• **Required action**
Only the number is wanted: how many lines below contain "video"?

Saved data entries:
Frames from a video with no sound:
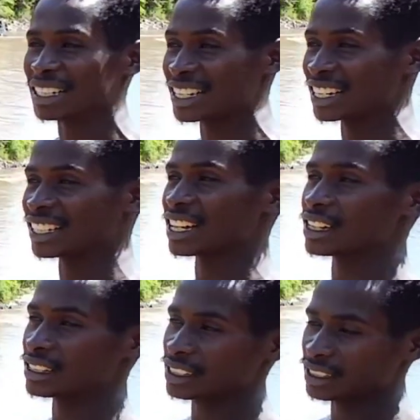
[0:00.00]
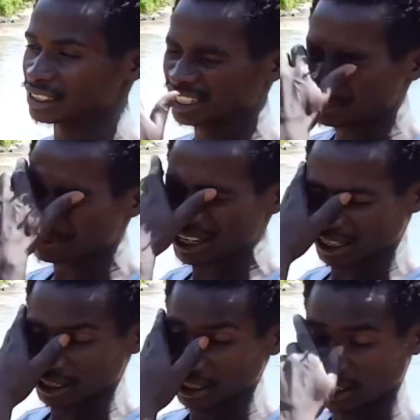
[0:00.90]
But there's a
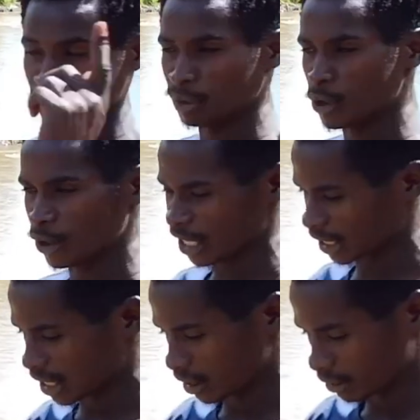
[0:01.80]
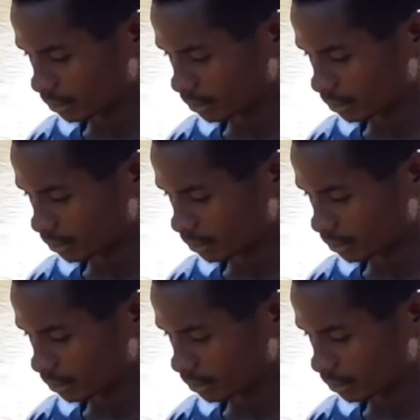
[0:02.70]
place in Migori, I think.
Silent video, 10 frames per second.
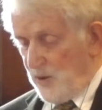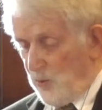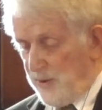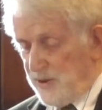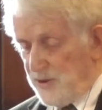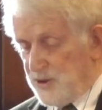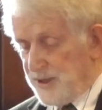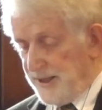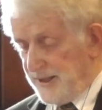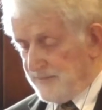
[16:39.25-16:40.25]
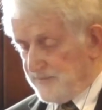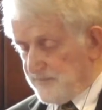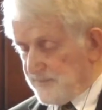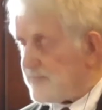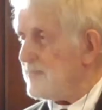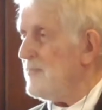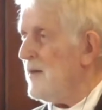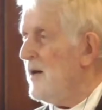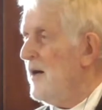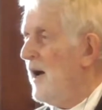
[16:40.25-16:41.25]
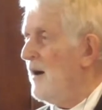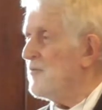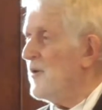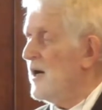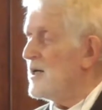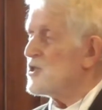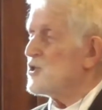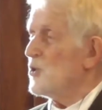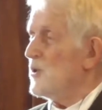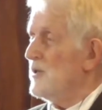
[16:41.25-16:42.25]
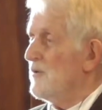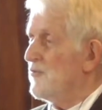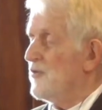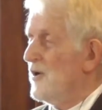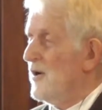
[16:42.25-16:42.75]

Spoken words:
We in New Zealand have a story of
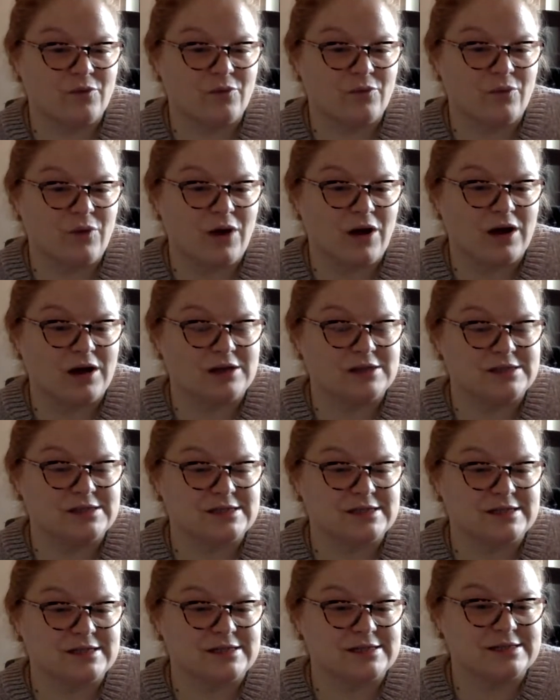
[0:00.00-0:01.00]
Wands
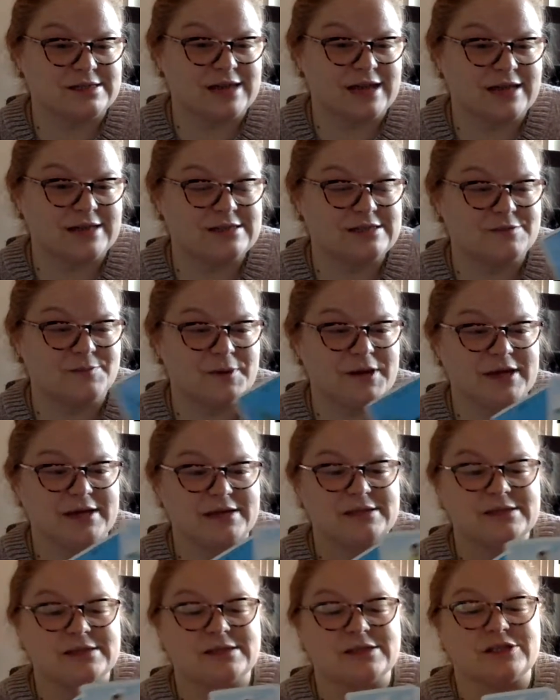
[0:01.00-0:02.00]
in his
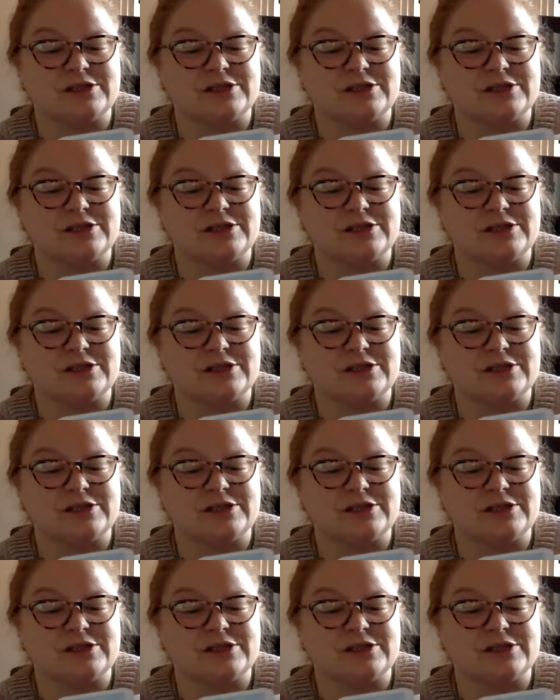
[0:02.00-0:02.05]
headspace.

• **Task output**
2